Structure-effect relationship in the induction of mitotic phase-specific abnormality of centrosome integrity and multipolar spindles by steroidal estrogens and their derivatives in cultured mammalian cells

In order to determine the structure-effect relationship in the induction of centrosome disintegrity (abnormality of γ-tubulin signals) and multipolar spindles in a cultured fibroblast cell line V79 by steroidal estrogens, the activities of various estrogens and their derivatives were investigated. Induction of centrosome disintegrity by estrogens was specific in cells in the mitotic phase and was not observed in interphase cells. The centrosome disintegrity induced 24 h after exposure to estrogens was accompanied by the appearance of multinucleated cells, but the microtubule network was organized.
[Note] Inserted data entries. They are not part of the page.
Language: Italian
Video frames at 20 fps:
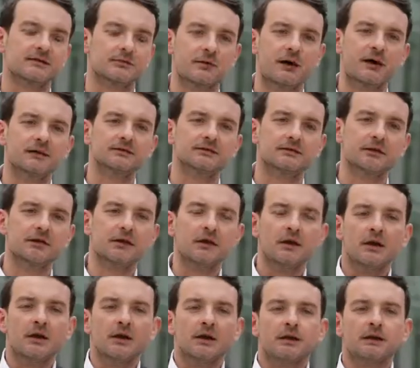in quanto
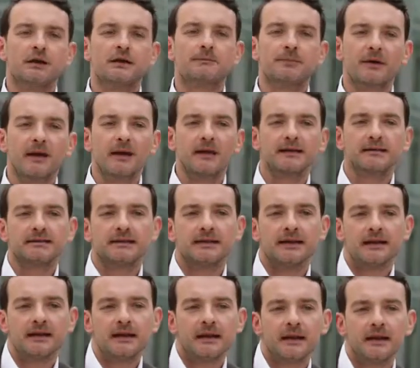
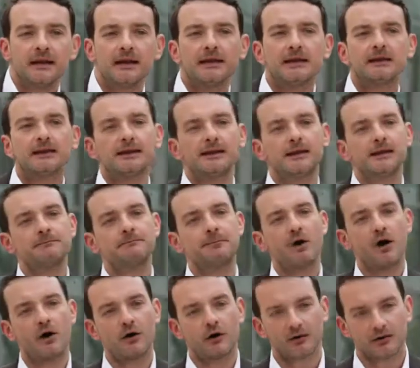riprende e
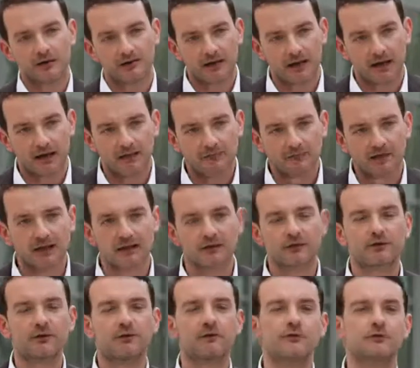riporta
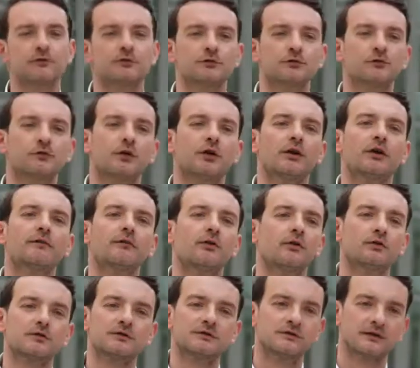verso il futuro
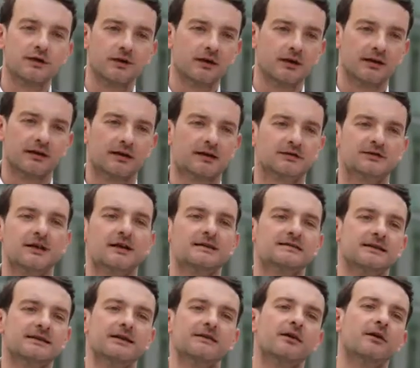l'evoluzione della
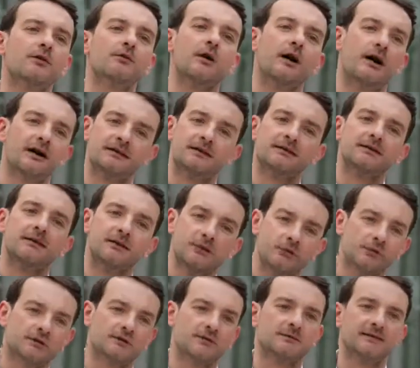scienza d'avanguardia degli
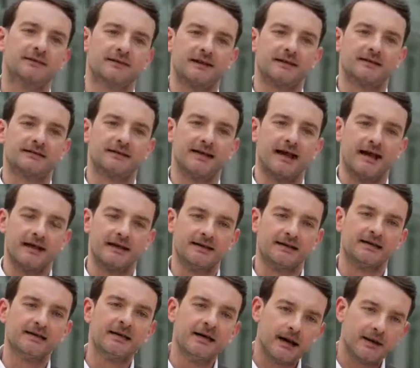ultimi 30
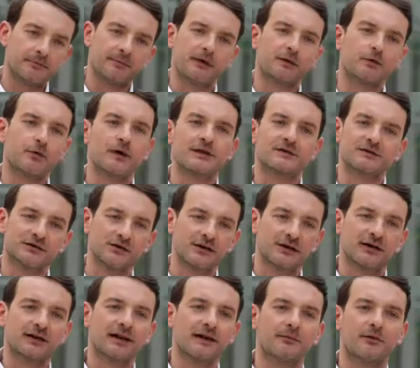anni e per questo
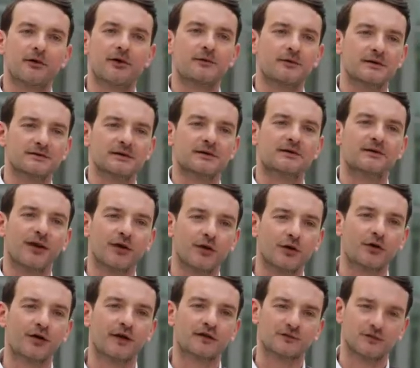crediamo che questa sia la
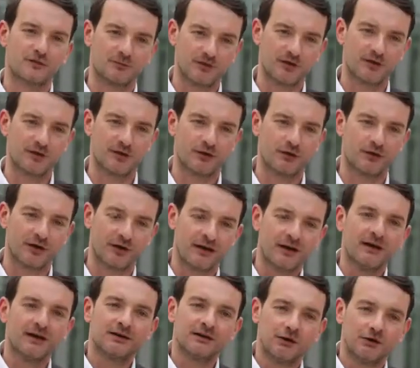location migliore
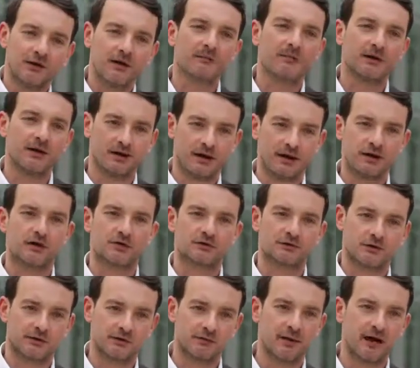dove aprire il
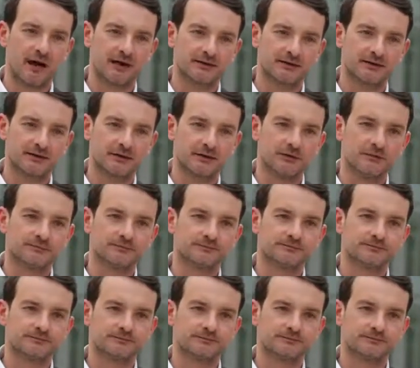nostro dibattito.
The rank order of potency of estrogens in inducing mitotic phase-specific centrosome disintegrity and multipolar spindles was as follows: 2-methoxyestradiol > dihydroequilin 3-methyl ether = equilin 3-methyl ether > 17α-estradiol > 17β-estradiol 3-methyl ether = 17β-estradiol > dihydroequilin > estrone 3-methyl ether. Equilin and estrone were not effective in causing centrosome disintegrity. These results suggest that the 17-hydroxyl group, irrespective of whether it is the sterically alpha or beta form, is necessary for estradiol and dihydroequilin to cause centrosome disintegrity and that O-methylation at the C-3 position was effective for equilin and dihydroequilin in enhancing the centrosome abnormality. 2-Methoxyestradiol was the most potent inducer of the centrosome disintegrity among the tested compounds and caused the induction of multiple signals of γ-tubulin, including more than five signals.